Three photons were involved in the experiment. In the first setup, Alice, and the team used a special crystal to create two entangled photons: the first photon at 606 nm, called the signal photon, and the second photon called the idler photon, compatible with the telecommunications infrastructure.
Once created, “we kept the first 606 nm photon at Alice and stored it in a multiplexed solid-state quantum memory, holding it in the memory for future processing. At the same time, we took the telecom photon created at Alice and sent it through the 1km of optical fiber to reach the second experimental setup, called Bob,” Dario Lago recalls.
The quantum bit that they wished to transport was encoded in a third photon, which was produced in the second setup, Bob, by the scientists. The fundamental event of the teleportation experiment occurs when the third photon is created and the second photon has already reached Bob from Alice.
Teleporting information over 1km
The second and third photons interfered with each other through what is known as a Bell State measurement (BSM). The effect of this measurement was to mix the state of the second and third photon. The first and second photons’ initial entanglement, or highly correlated joint state, allowed for the BSM to transfer the information contained in the third photon to the first photon, which Alice had stored in her quantum memory at a distance of one kilometer.
As Dario Lago and Jelena Rakonjac mention, “we are capable of transferring information between two photons that were never in contact before but connected through a third photon that was indeed entangled with the first. The uniqueness of this experiment lies in the fact that we employed a multiplexed quantum memory capable of storing the first photon for long enough such that by the time Alice found out that the interaction had happened, we were still able to process the teleported information as the protocol requires.”
This processing that Dario and Jelena mention was the active feed-forward technique mentioned earlier. Depending on the outcome of the BSM, a phase shift was applied to the first photon after storage in the memory. In this way, the same state would always be encoded in the first photon.
Without this, half of the teleportation events would have to be discarded. Furthermore, they were able to boost the teleportation rate past the restrictions set by their 1 km spacing without sacrificing the quality of the transported qubit thanks to the multimodality of the quantum memory. Overall, this resulted in a teleportation rate three times higher than for a single-mode quantum memory, only limited by the speed of the classical hardware.
Scalability and Integration
The experiment carried out by this group in 2021, where they achieved for the first time entanglement of two multimode quantum memories separated by 10 meters and heralded by a photon at the telecommunication wavelength, has been the precursor of this experiment.

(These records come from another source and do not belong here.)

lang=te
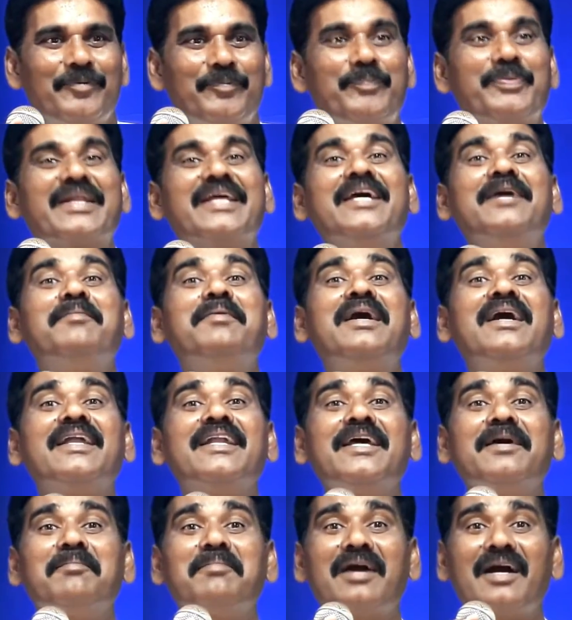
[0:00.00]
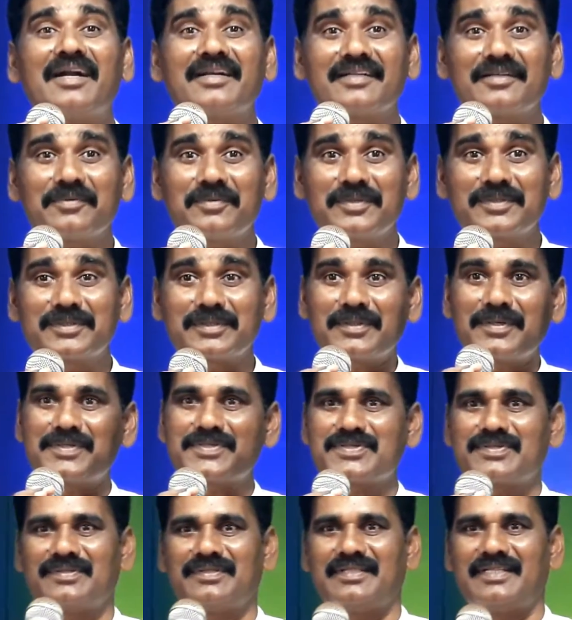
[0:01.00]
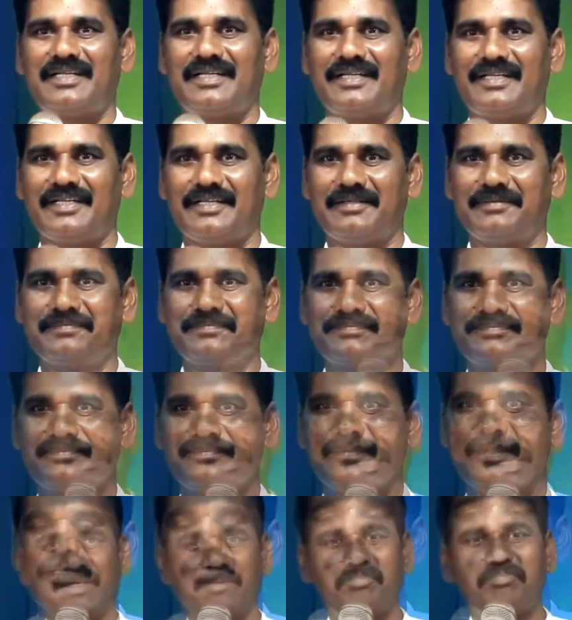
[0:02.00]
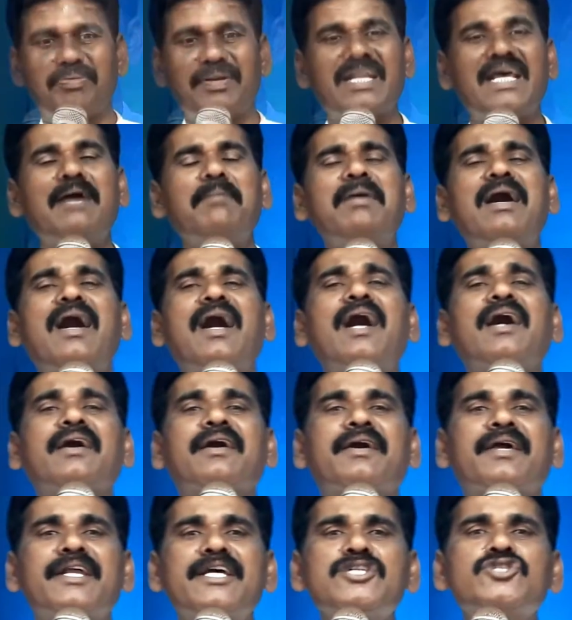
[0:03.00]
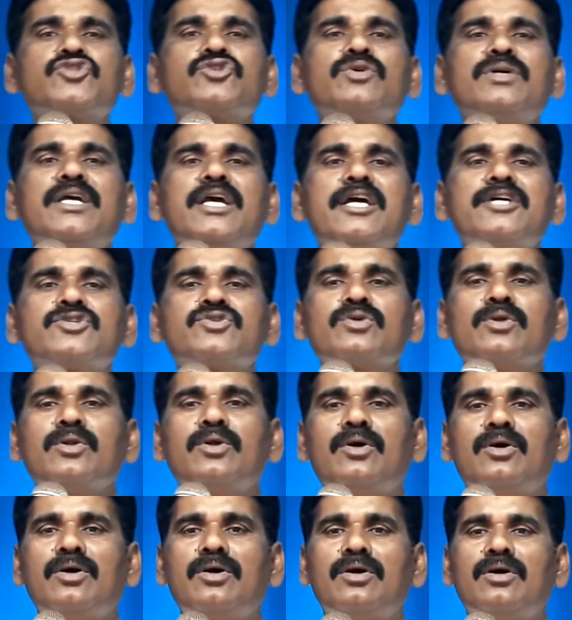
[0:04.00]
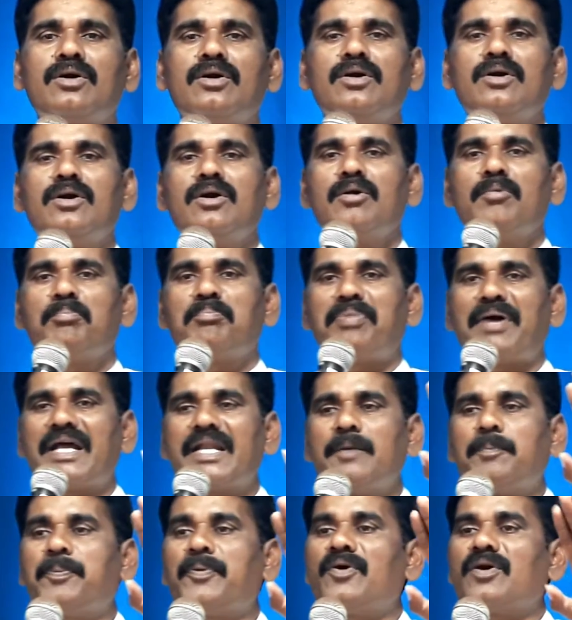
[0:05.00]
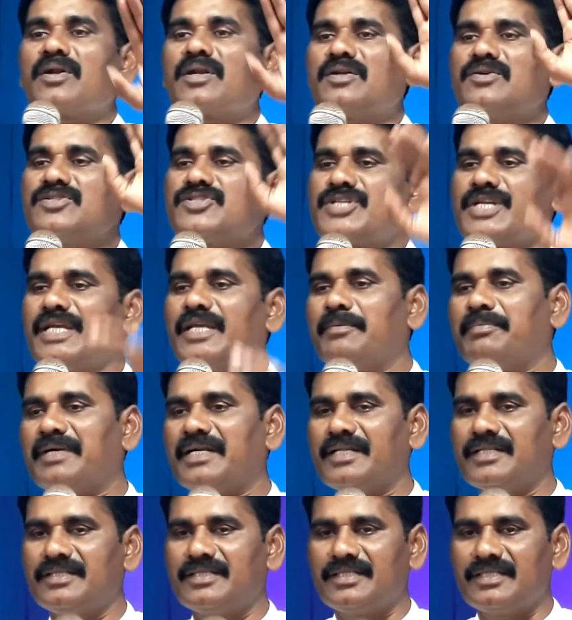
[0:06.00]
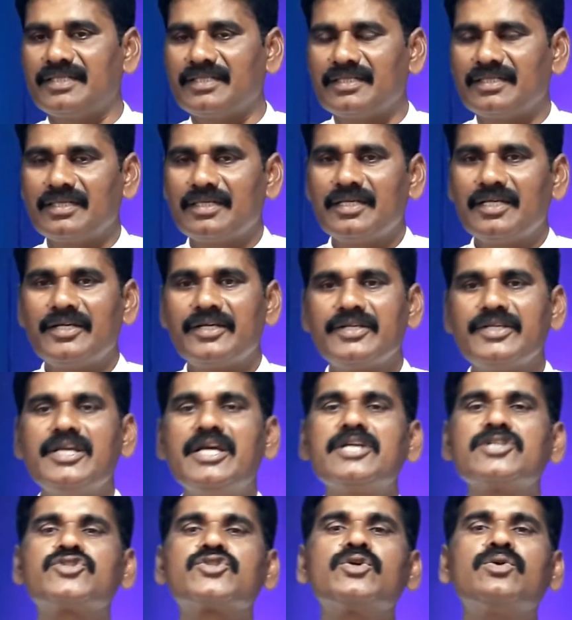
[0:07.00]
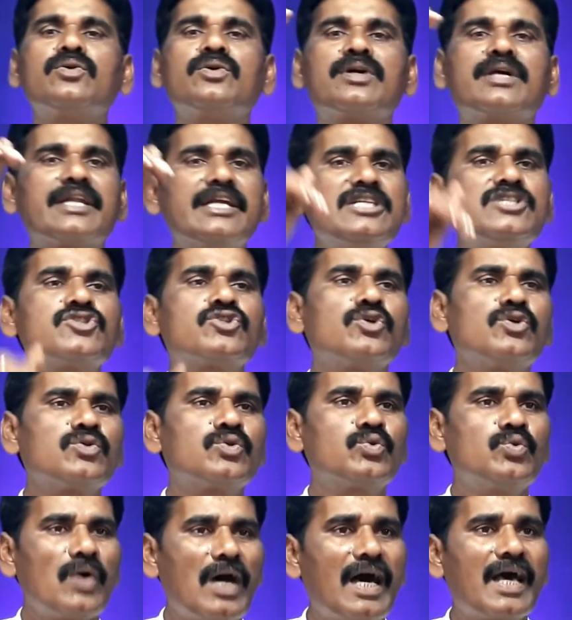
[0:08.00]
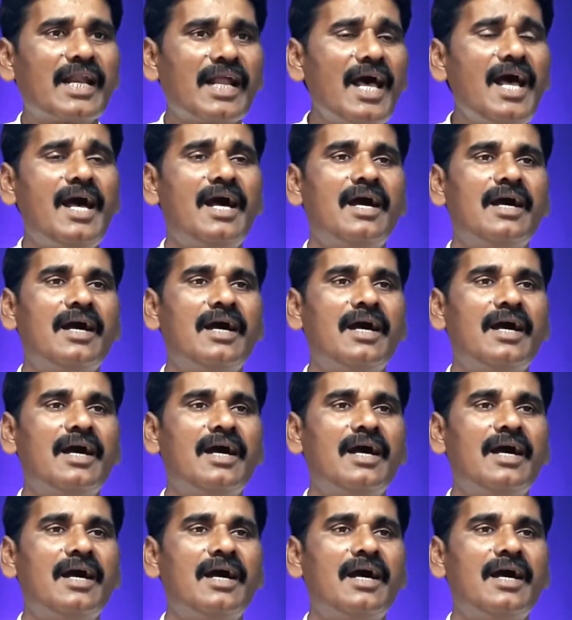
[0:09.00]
ప్రేమ అనే మాట గుర్తుకొస్తుందండి ప్రేమ క్రీస్తు యేసులో పరిపూర్ణం చేయబడింది యేసు క్రీస్తు ద్వారా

As Hugues de Riedmatten emphasizes, “Quantum teleportation will be crucial for enabling high-quality long-distance communication for the future quantum internet. Our goal is to implement quantum teleportation in more and more complex networks, with previously distributed entanglement. The solid-state and multiplexed nature of our quantum nodes, as well as their compatibility with the telecom network, make them a promising approach to deploy the technology over long distance in the installed fiber network.”
Further improvements are already being planned. One the one hand, the team’s major goal is to advance technology and maintain rates and efficiency while extending the setup over considerably greater distances. For a future quantum internet that will be able to transmit and process quantum information between distant parties, they also plan to research and use this approach to transport information across various kinds of quantum nodes.